As she reached the ambulances on the far side of the parked fleet, she caught something at the corner of her eye, and glanced round.

The two ambulance crew members were staring after her.

Sally-Jo knew she had to move.

She stopped behind the nearest vehicle and seized the rear doors and opened them. Nobody inside. She put the brake on the gurney and reached under the blankets covering Joe and undid the straps securing him. Then she hopped up into the back of the ambulance and grabbed him under the shoulders and slid him off the gurney, dumping him without finesse on the floor of the vehicle.

Sally-Jo leaped down. At that moment, one of the EMTs appeared, striding toward her.

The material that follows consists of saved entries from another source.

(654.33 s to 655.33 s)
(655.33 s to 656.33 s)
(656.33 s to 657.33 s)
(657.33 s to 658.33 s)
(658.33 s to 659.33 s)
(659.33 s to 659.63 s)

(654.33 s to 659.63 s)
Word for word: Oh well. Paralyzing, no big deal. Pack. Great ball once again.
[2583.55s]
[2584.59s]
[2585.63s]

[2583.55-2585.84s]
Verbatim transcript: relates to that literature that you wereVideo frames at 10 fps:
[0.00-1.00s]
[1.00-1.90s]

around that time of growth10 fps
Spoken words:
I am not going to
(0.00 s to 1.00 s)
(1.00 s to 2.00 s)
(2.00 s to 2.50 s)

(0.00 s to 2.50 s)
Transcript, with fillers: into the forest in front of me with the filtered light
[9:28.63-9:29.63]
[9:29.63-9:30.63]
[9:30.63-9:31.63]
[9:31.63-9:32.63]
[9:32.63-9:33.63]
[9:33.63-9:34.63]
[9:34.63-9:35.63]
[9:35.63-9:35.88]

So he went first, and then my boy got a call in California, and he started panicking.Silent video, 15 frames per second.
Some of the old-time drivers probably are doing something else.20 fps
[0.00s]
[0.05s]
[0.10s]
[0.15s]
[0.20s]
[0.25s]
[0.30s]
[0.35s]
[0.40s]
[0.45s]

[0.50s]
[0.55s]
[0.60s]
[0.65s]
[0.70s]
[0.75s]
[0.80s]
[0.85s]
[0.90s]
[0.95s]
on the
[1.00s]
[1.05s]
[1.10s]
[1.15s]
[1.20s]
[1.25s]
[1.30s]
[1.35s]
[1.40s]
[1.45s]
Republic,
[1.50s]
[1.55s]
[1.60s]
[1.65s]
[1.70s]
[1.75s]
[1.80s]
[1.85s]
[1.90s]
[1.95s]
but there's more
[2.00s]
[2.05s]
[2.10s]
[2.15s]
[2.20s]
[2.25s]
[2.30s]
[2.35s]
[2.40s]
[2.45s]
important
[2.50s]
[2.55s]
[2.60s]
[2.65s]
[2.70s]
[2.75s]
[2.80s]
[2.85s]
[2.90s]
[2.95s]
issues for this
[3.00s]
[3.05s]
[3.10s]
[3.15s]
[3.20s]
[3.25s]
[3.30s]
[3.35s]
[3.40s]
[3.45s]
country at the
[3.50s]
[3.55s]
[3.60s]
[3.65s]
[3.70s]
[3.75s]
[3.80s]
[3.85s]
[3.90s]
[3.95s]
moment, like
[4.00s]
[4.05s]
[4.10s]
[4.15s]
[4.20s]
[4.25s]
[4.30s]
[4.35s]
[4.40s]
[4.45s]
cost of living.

“Hey,” he called. “What are you –”

Without pausing, she drew the Beretta from inside her uniform and shot him in the chest from ten feet away.

The blast bounced off the outer wall of the hospital building and came echoing back. The man took three rapid steps backward, his face contorted in shock, before he dropped to the asphalt.

Behind him, a woman screamed. The second EMT.

Sally-Jo brandished the gun in her direction, though she didn’t stop to take aim because she was running for the cab of the ambulance. The woman dove out of sight, behind one of the other vehicles.

Pandemonium was breaking out from in front of the ER as Sally-Jo climbed up into the driver’s seat. She saw the keys in the ignition, and uttered a silent prayer to a God she’d long ago lost faith in.